Pada akhirnya, keberpihakan al-Hallaj berikut pandangan-pandangannya tentang agama, menyebabkan dirinya berada dalam posisi berseberangan dengan kelas penguasa. Pada 918M, ia diawasi, dan pada 923M ia ditangkap.
Al-Hallaj dipenjara selama hampir sembilan tahun. Selama itu ia terjebak dalam baku sengketa antara segenap sahabat dan musuhnya. Serangkaian pemberontakan dan kudeta pun meletus di Baghdad. Ia dan sahabat-sahabatnya disalahkan dan dituduh sebagai penghasut. Berbagai peristiwa ini menimbulkan pergulatan kekuasaan yang keras di kalangan istana khalifah.
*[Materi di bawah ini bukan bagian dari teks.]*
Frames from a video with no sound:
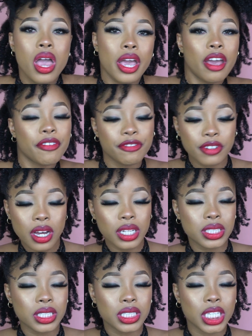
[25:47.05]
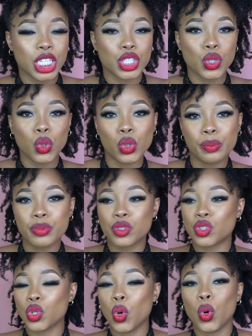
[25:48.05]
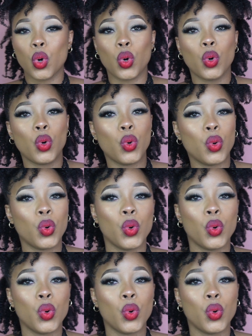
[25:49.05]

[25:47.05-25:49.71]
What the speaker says: If not, is hoops or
Akhirnya, wazir khalifah, musuh bebuyutan al-Hallaj berada di atas angin, sebagai unjuk kekuasaan atas musuh-musuhnya ia menjatuhkan hukuman mati atas al-Hallaj dan memerintahkan agar ia dieksekusi.
Akhirnya, al-Hallaj disiksa di hadapan orang banyak dan dihukum di atas tiang gantungan dengan kaki dan tangannya terpotong. Kepalanya dipenggal sehari kemudian dan sang wazir sendiri hadir dalam peristiwa itu. Sesudah kepalanya terpenggal, tubuhnya disiram minyak dan dibakar. Debunya kemudian dibawa ke menara di tepi sungai Tigris dan diterpa angin serta hanyut di sungai itu.